On Tuesday nights for the next 6 weeks I decided to get some extra hours in for work and help out with a childcare class during a step families class. I get off work at 3:30 and the class does not start till 5:30. Instead of driving all the way back to Bountiful and then back to work (I work in Kaysville) I decided to drive to the Kaysville library and waste time. I did not want to stay at work and get paperwork done that I had been procrastinating for weeks on. No thanks! And since I work at a school they filter the internet. Before you judge me. . .they filter things such as youtube and make it so you can’t get on different sites. BUT I figured out that I can get an internet connection if I drive to the Kaysville library parking lot. I don’t actually have to go into the library! So I decided to watch the Bachelor on hulu in my car from my own computer. Once again don’t judge me but I watch that show. So I made myself at home in the backseat of my car stretched out watching the bachelor while eating my tortilla chips and humus and even had time for a short nap. Many people were judging me as they walked in and out of the library, and saw me in my car but I didn’t care that I felt and looked homeless! Ya just got to laugh at yourself!
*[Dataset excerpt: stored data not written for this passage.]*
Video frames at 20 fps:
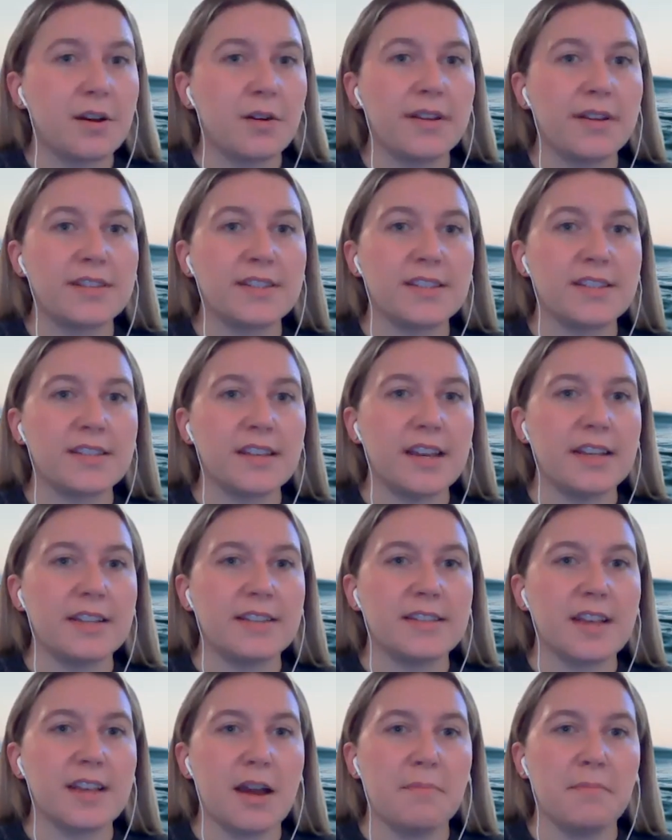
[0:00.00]
it's
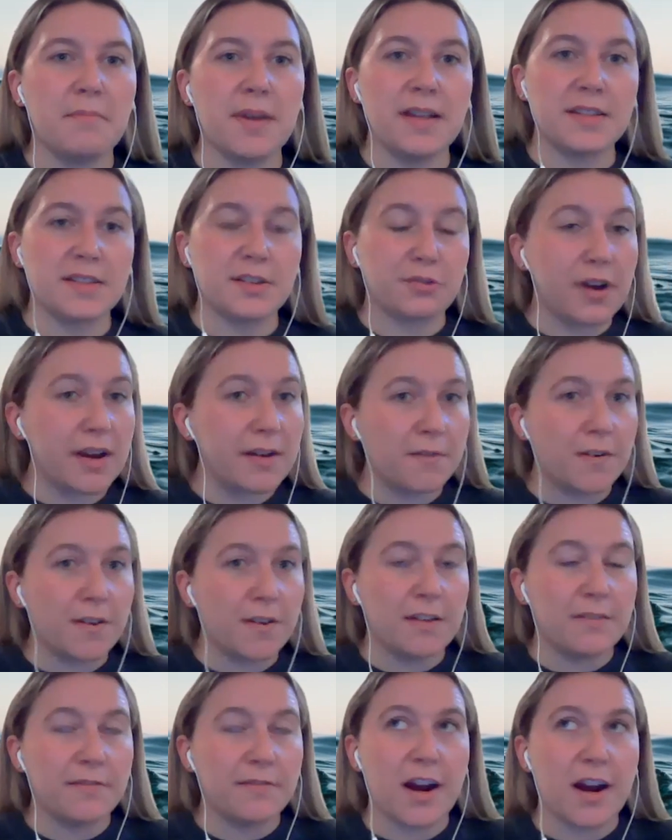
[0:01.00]
great for
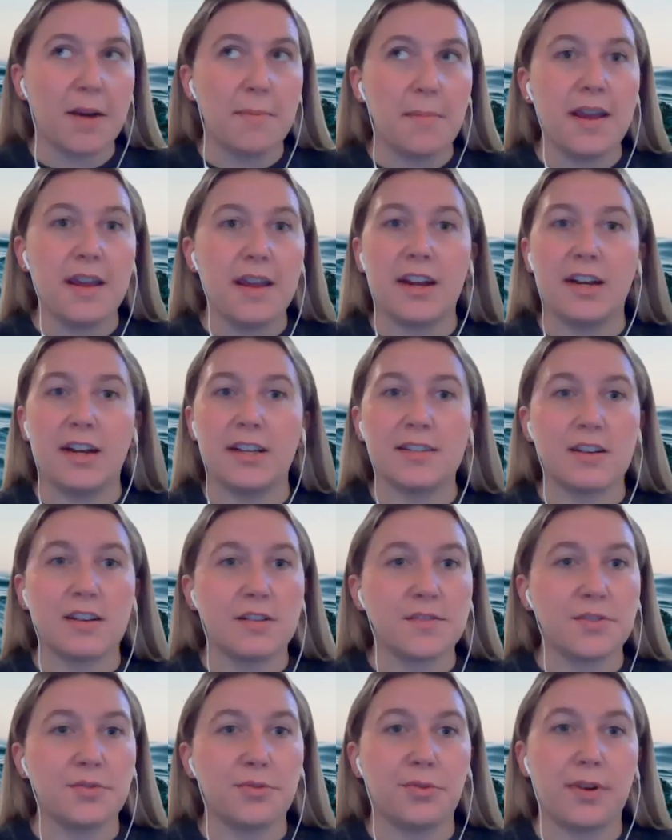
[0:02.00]
the environment, and it's
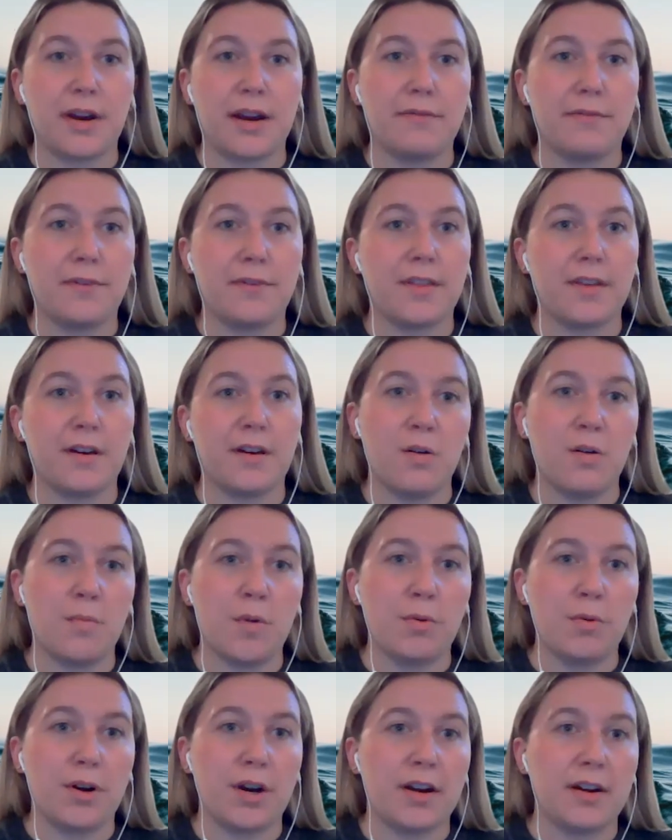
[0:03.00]
also great for the
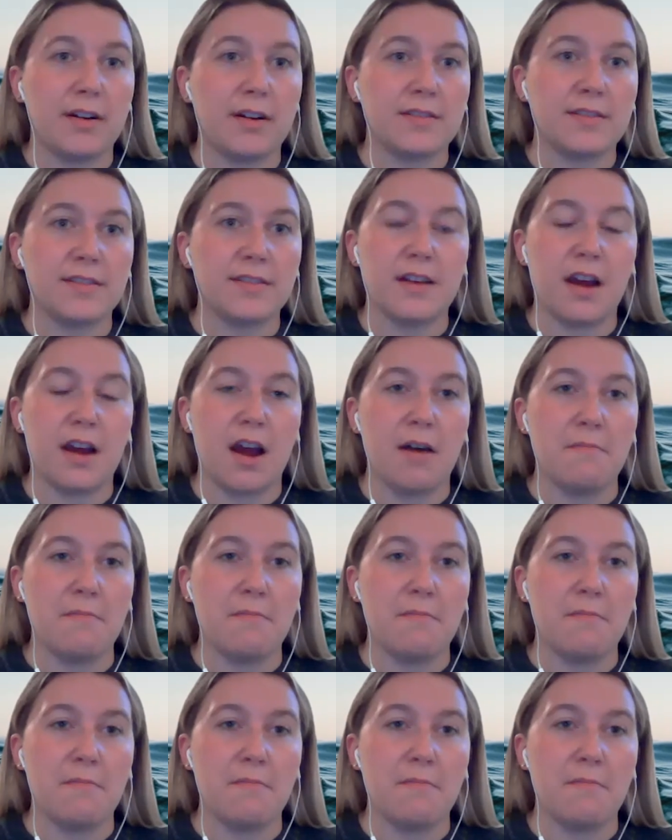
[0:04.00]
homeowners'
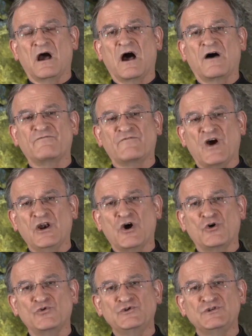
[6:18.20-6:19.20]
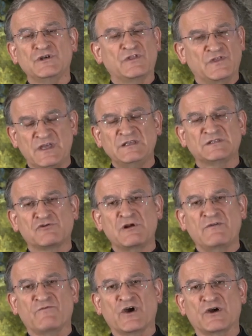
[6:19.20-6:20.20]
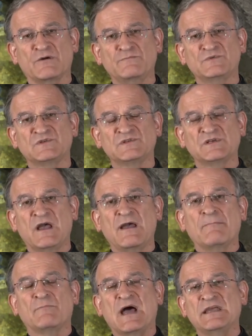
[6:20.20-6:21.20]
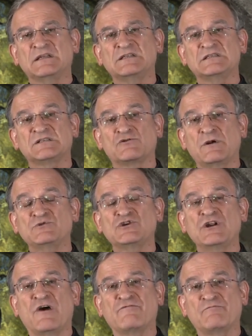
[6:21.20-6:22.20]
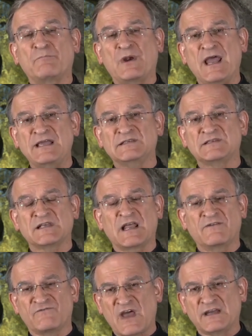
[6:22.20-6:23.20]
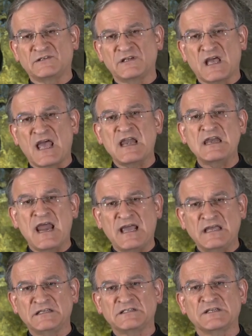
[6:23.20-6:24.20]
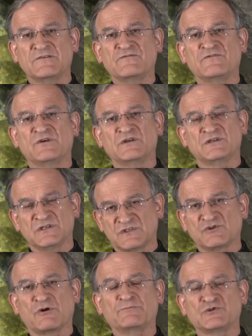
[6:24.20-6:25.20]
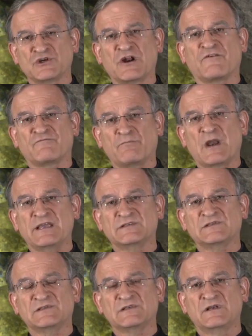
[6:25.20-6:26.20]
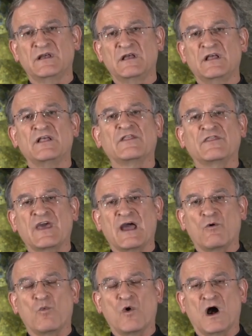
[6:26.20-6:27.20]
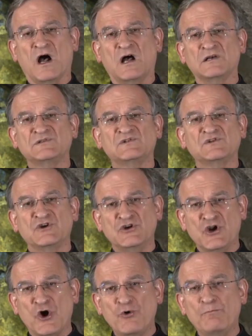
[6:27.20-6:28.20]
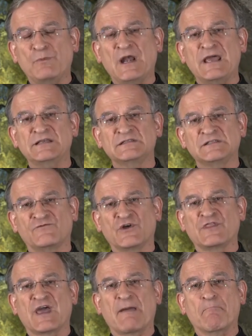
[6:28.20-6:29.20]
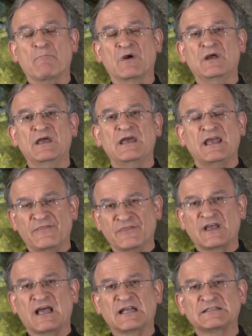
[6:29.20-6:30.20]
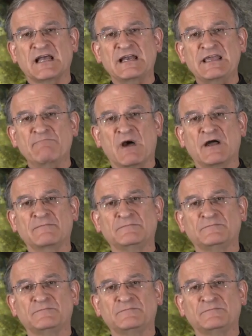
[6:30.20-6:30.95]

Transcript: are followed, these three verbs, by a description of place, in fact, a negative description of place. There was no place for them in the katalima.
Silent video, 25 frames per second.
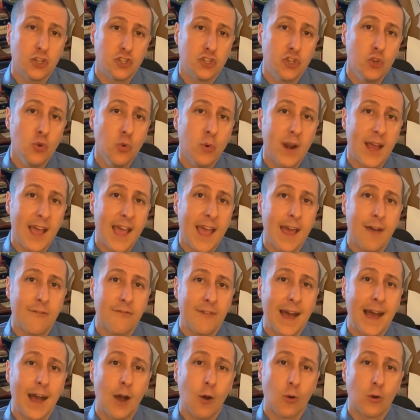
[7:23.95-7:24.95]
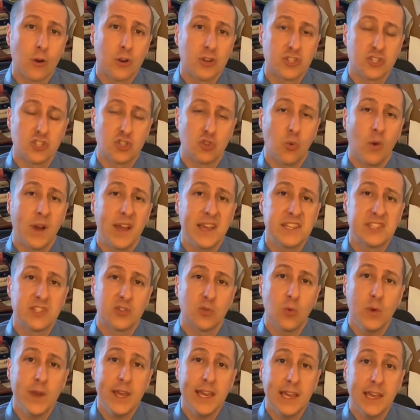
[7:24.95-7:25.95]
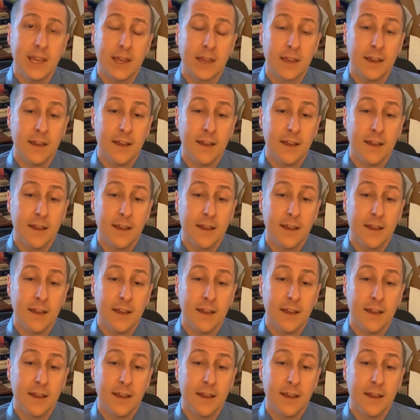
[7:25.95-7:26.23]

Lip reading: 2.5 hours twice a week.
P.s. the entire time of watching the bachelor I couldn't get this picture out of my mind!
Today: As I was pulling into work today one of my co-workers was pretending to run over another one. When we got out of our cars I walked with her up to our building and our conversation went a little something like this:
Me: “You should have just hit her!”
Co: “I thought about it, but then my only reasoning for not is because then she wouldn’t have to work today and I still would and that’s not fair!”
Me: “Ha ha, true, but I’m sure she would have eventually sent you to court so you could at least get one day off.”
Co: “Yeah, but then I might have to go to jail.
Me: (using my hands as an invisible scale) “Well. . .work or Jail. . .Hmm”
Co: “Hmm. . .work or jail? Well either way I will get raped!”
Me: HAHAHAHA! I really liked that!
Co: “Well, when you have worked here as long as I have, it’s no big deal!”
And just in general EVERYDAY when some of the teenage Mom's leave my classroom and they say "See ya later" I Always want to say, "Bye, Keep your pants on!" but never have, because I want to keep my job!
And don't worry, the only person who reads this and will fully appreciate the humor behind it is Rachel Yardley!